** Exercise materials follows **

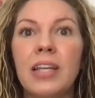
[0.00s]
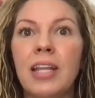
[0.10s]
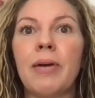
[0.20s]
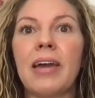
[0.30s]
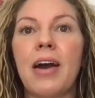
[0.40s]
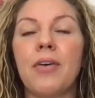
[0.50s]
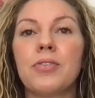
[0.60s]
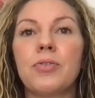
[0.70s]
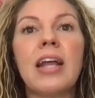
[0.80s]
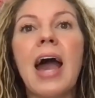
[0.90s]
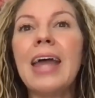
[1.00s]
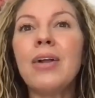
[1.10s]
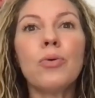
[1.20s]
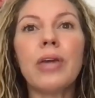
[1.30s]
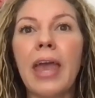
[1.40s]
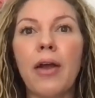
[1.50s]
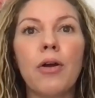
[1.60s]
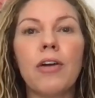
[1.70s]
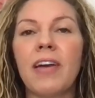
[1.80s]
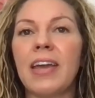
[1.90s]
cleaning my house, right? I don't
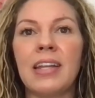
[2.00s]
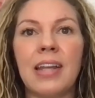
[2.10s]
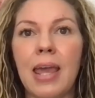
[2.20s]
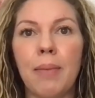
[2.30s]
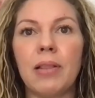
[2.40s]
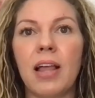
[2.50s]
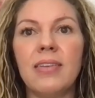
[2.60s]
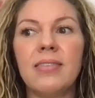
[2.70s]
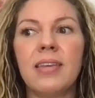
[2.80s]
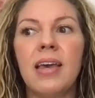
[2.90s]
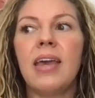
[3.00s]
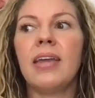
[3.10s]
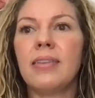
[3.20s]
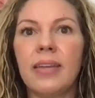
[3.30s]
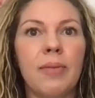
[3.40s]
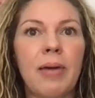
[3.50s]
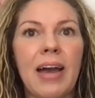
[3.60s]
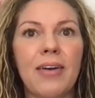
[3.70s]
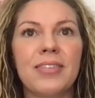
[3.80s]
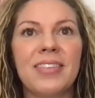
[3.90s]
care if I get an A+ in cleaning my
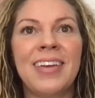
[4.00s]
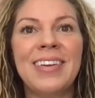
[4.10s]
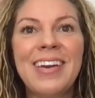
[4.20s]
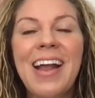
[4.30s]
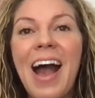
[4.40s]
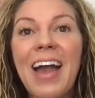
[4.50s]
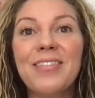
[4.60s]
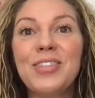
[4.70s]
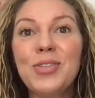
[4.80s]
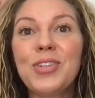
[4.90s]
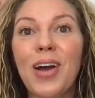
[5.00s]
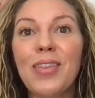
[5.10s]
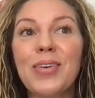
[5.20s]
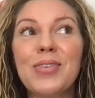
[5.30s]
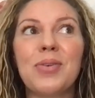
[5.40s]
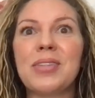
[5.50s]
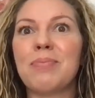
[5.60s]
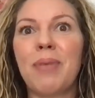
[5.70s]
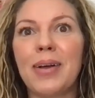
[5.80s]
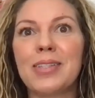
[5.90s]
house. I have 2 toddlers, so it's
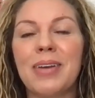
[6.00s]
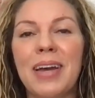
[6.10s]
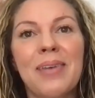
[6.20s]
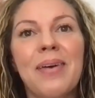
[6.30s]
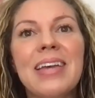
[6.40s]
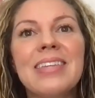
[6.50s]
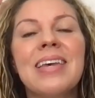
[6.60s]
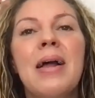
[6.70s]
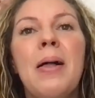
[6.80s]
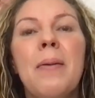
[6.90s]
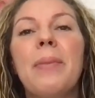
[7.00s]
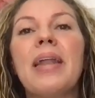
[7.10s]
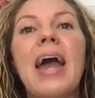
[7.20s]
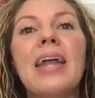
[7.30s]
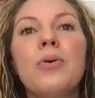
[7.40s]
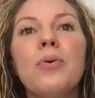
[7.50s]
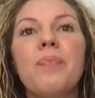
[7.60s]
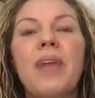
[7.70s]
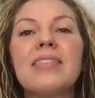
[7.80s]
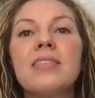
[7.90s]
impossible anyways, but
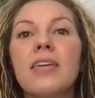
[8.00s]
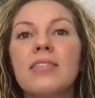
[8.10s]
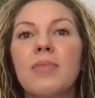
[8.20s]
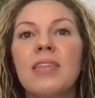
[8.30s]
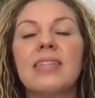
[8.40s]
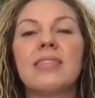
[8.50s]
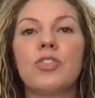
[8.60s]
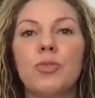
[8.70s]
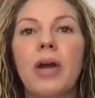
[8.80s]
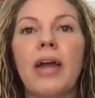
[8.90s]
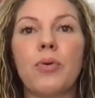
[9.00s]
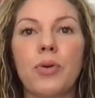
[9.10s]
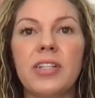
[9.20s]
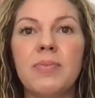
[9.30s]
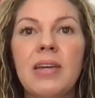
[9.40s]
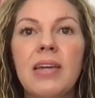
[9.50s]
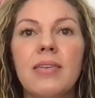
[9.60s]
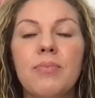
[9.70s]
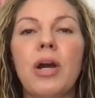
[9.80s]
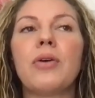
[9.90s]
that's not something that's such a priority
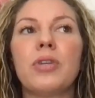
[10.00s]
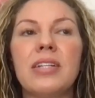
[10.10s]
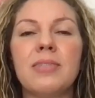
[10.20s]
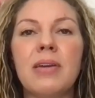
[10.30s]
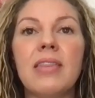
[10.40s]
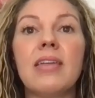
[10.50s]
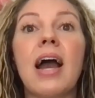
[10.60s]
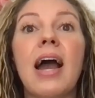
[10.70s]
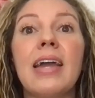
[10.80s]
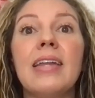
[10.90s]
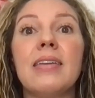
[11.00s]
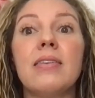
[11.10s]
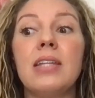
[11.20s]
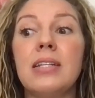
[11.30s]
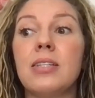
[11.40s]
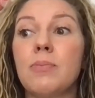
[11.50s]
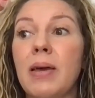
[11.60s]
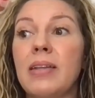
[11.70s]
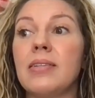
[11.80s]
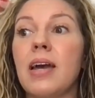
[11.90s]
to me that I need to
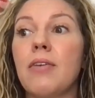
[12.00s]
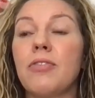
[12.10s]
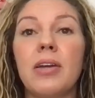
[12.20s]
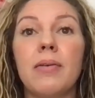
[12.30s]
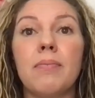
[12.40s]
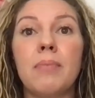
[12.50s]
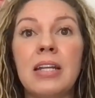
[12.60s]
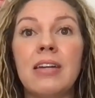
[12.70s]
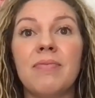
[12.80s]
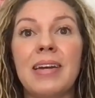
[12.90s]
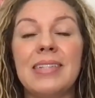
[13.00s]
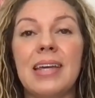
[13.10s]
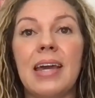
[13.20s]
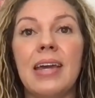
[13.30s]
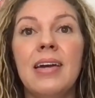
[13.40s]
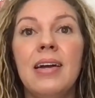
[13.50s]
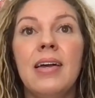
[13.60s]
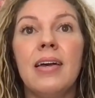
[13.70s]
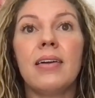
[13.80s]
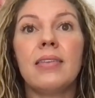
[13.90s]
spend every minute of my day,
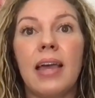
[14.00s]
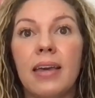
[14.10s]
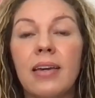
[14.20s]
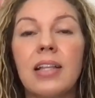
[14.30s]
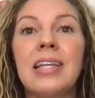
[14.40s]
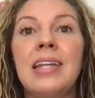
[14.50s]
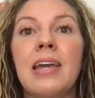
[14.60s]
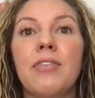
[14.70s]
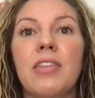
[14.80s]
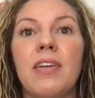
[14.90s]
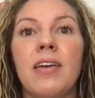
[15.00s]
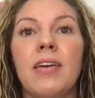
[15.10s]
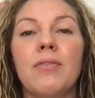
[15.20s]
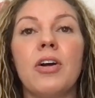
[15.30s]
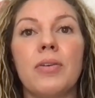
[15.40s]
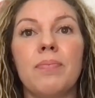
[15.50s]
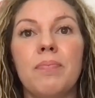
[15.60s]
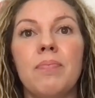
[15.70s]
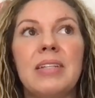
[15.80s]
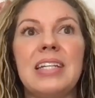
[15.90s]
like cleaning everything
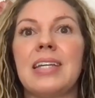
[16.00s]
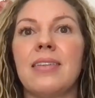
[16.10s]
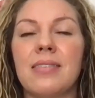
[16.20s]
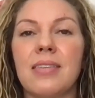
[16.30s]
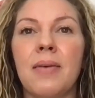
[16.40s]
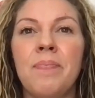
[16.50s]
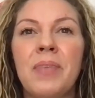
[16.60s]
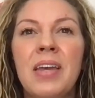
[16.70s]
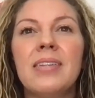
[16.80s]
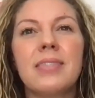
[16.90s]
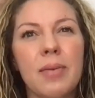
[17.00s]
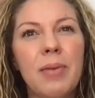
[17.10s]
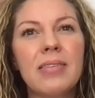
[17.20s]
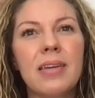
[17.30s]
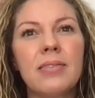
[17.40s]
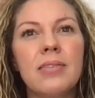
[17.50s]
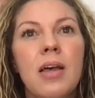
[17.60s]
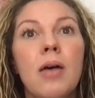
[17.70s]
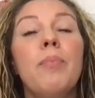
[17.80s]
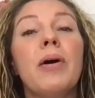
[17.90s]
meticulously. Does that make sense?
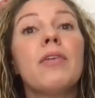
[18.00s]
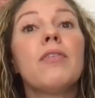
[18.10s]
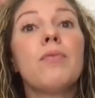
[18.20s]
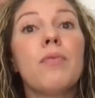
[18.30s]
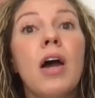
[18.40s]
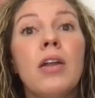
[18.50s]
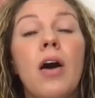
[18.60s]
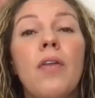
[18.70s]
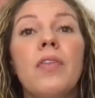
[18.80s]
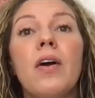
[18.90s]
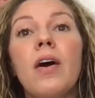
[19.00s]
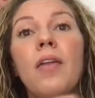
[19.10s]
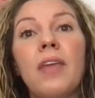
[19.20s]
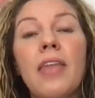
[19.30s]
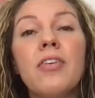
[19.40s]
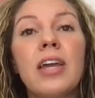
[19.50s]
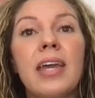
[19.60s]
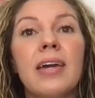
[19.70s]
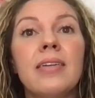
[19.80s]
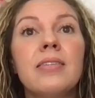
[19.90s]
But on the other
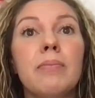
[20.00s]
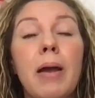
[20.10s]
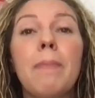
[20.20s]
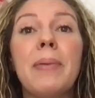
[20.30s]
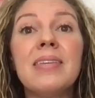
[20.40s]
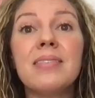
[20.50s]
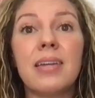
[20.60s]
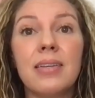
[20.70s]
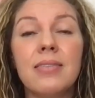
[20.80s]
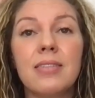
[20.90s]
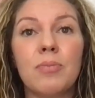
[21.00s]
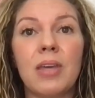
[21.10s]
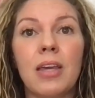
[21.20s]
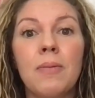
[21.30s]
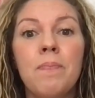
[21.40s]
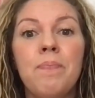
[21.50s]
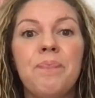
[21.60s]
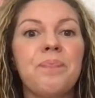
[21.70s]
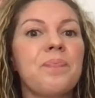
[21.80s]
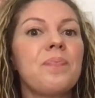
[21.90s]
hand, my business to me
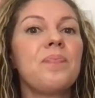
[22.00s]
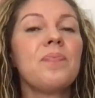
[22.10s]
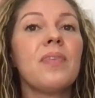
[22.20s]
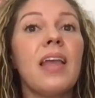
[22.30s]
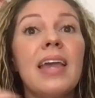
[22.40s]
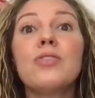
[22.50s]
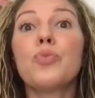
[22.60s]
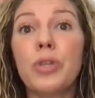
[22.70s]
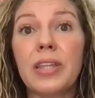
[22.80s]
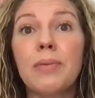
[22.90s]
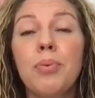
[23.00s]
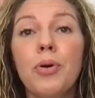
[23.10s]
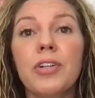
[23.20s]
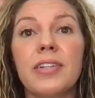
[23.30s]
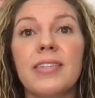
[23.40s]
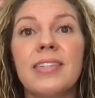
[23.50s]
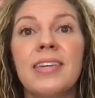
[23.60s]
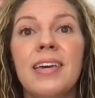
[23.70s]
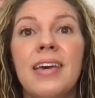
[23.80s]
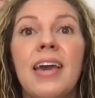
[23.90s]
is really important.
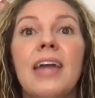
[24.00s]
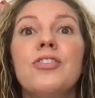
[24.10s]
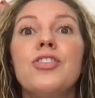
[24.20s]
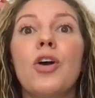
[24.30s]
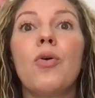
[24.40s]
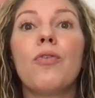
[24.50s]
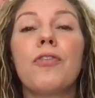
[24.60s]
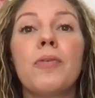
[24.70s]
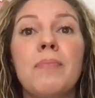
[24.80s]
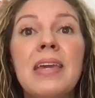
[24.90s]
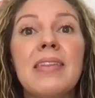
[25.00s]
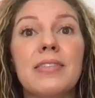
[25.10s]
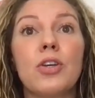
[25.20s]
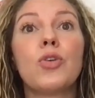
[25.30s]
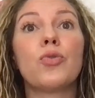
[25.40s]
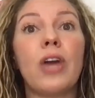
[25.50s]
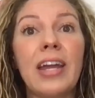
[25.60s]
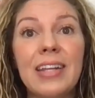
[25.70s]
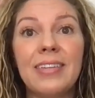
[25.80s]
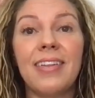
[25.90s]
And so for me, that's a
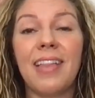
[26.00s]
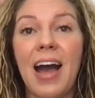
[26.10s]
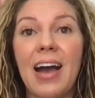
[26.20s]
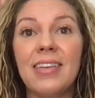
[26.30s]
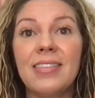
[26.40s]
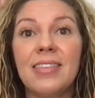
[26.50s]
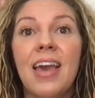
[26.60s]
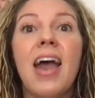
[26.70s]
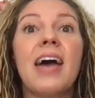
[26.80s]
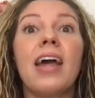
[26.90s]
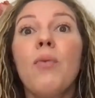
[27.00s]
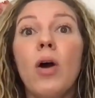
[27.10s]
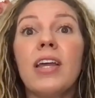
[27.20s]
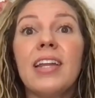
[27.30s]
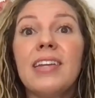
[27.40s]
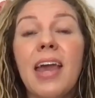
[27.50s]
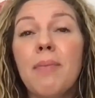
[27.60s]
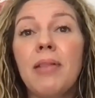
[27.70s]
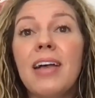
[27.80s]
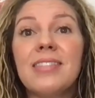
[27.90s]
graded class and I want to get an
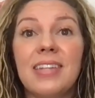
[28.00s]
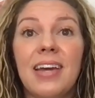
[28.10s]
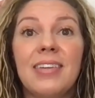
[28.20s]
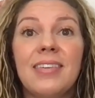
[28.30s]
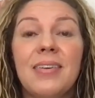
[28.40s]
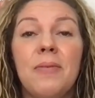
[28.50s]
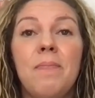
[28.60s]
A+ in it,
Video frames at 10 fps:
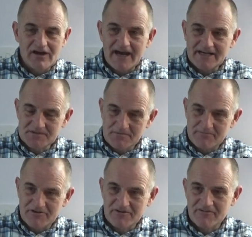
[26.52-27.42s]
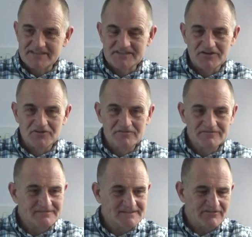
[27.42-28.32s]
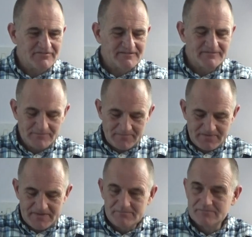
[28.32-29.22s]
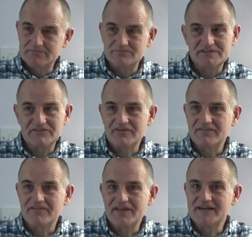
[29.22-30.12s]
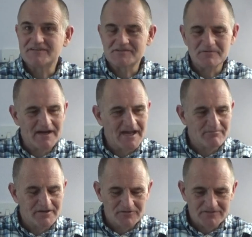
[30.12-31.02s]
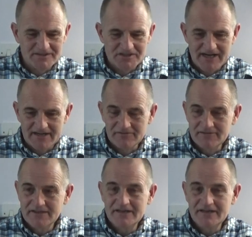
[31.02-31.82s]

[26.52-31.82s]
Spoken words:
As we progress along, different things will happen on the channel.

** End of Exercise materials **

**Work request**:
Leaving out the pictures, repeat all of the entries exactly.

**Task response**:
[0.00s]
[0.10s]
[0.20s]
[0.30s]
[0.40s]
[0.50s]
[0.60s]
[0.70s]
[0.80s]
[0.90s]
[1.00s]
[1.10s]
[1.20s]
[1.30s]
[1.40s]
[1.50s]
[1.60s]
[1.70s]
[1.80s]
[1.90s]
cleaning my house, right? I don't
[2.00s]
[2.10s]
[2.20s]
[2.30s]
[2.40s]
[2.50s]
[2.60s]
[2.70s]
[2.80s]
[2.90s]
[3.00s]
[3.10s]
[3.20s]
[3.30s]
[3.40s]
[3.50s]
[3.60s]
[3.70s]
[3.80s]
[3.90s]
care if I get an A+ in cleaning my
[4.00s]
[4.10s]
[4.20s]
[4.30s]
[4.40s]
[4.50s]
[4.60s]
[4.70s]
[4.80s]
[4.90s]
[5.00s]
[5.10s]
[5.20s]
[5.30s]
[5.40s]
[5.50s]
[5.60s]
[5.70s]
[5.80s]
[5.90s]
house. I have 2 toddlers, so it's
[6.00s]
[6.10s]
[6.20s]
[6.30s]
[6.40s]
[6.50s]
[6.60s]
[6.70s]
[6.80s]
[6.90s]
[7.00s]
[7.10s]
[7.20s]
[7.30s]
[7.40s]
[7.50s]
[7.60s]
[7.70s]
[7.80s]
[7.90s]
impossible anyways, but
[8.00s]
[8.10s]
[8.20s]
[8.30s]
[8.40s]
[8.50s]
[8.60s]
[8.70s]
[8.80s]
[8.90s]
[9.00s]
[9.10s]
[9.20s]
[9.30s]
[9.40s]
[9.50s]
[9.60s]
[9.70s]
[9.80s]
[9.90s]
that's not something that's such a priority
[10.00s]
[10.10s]
[10.20s]
[10.30s]
[10.40s]
[10.50s]
[10.60s]
[10.70s]
[10.80s]
[10.90s]
[11.00s]
[11.10s]
[11.20s]
[11.30s]
[11.40s]
[11.50s]
[11.60s]
[11.70s]
[11.80s]
[11.90s]
to me that I need to
[12.00s]
[12.10s]
[12.20s]
[12.30s]
[12.40s]
[12.50s]
[12.60s]
[12.70s]
[12.80s]
[12.90s]
[13.00s]
[13.10s]
[13.20s]
[13.30s]
[13.40s]
[13.50s]
[13.60s]
[13.70s]
[13.80s]
[13.90s]
spend every minute of my day,
[14.00s]
[14.10s]
[14.20s]
[14.30s]
[14.40s]
[14.50s]
[14.60s]
[14.70s]
[14.80s]
[14.90s]
[15.00s]
[15.10s]
[15.20s]
[15.30s]
[15.40s]
[15.50s]
[15.60s]
[15.70s]
[15.80s]
[15.90s]
like cleaning everything
[16.00s]
[16.10s]
[16.20s]
[16.30s]
[16.40s]
[16.50s]
[16.60s]
[16.70s]
[16.80s]
[16.90s]
[17.00s]
[17.10s]
[17.20s]
[17.30s]
[17.40s]
[17.50s]
[17.60s]
[17.70s]
[17.80s]
[17.90s]
meticulously. Does that make sense?
[18.00s]
[18.10s]
[18.20s]
[18.30s]
[18.40s]
[18.50s]
[18.60s]
[18.70s]
[18.80s]
[18.90s]
[19.00s]
[19.10s]
[19.20s]
[19.30s]
[19.40s]
[19.50s]
[19.60s]
[19.70s]
[19.80s]
[19.90s]
But on the other
[20.00s]
[20.10s]
[20.20s]
[20.30s]
[20.40s]
[20.50s]
[20.60s]
[20.70s]
[20.80s]
[20.90s]
[21.00s]
[21.10s]
[21.20s]
[21.30s]
[21.40s]
[21.50s]
[21.60s]
[21.70s]
[21.80s]
[21.90s]
hand, my business to me
[22.00s]
[22.10s]
[22.20s]
[22.30s]
[22.40s]
[22.50s]
[22.60s]
[22.70s]
[22.80s]
[22.90s]
[23.00s]
[23.10s]
[23.20s]
[23.30s]
[23.40s]
[23.50s]
[23.60s]
[23.70s]
[23.80s]
[23.90s]
is really important.
[24.00s]
[24.10s]
[24.20s]
[24.30s]
[24.40s]
[24.50s]
[24.60s]
[24.70s]
[24.80s]
[24.90s]
[25.00s]
[25.10s]
[25.20s]
[25.30s]
[25.40s]
[25.50s]
[25.60s]
[25.70s]
[25.80s]
[25.90s]
And so for me, that's a
[26.00s]
[26.10s]
[26.20s]
[26.30s]
[26.40s]
[26.50s]
[26.60s]
[26.70s]
[26.80s]
[26.90s]
[27.00s]
[27.10s]
[27.20s]
[27.30s]
[27.40s]
[27.50s]
[27.60s]
[27.70s]
[27.80s]
[27.90s]
graded class and I want to get an
[28.00s]
[28.10s]
[28.20s]
[28.30s]
[28.40s]
[28.50s]
[28.60s]
A+ in it,
Video frames at 10 fps:
[26.52-27.42s]
[27.42-28.32s]
[28.32-29.22s]
[29.22-30.12s]
[30.12-31.02s]
[31.02-31.82s]

[26.52-31.82s]
Spoken words:
As we progress along, different things will happen on the channel.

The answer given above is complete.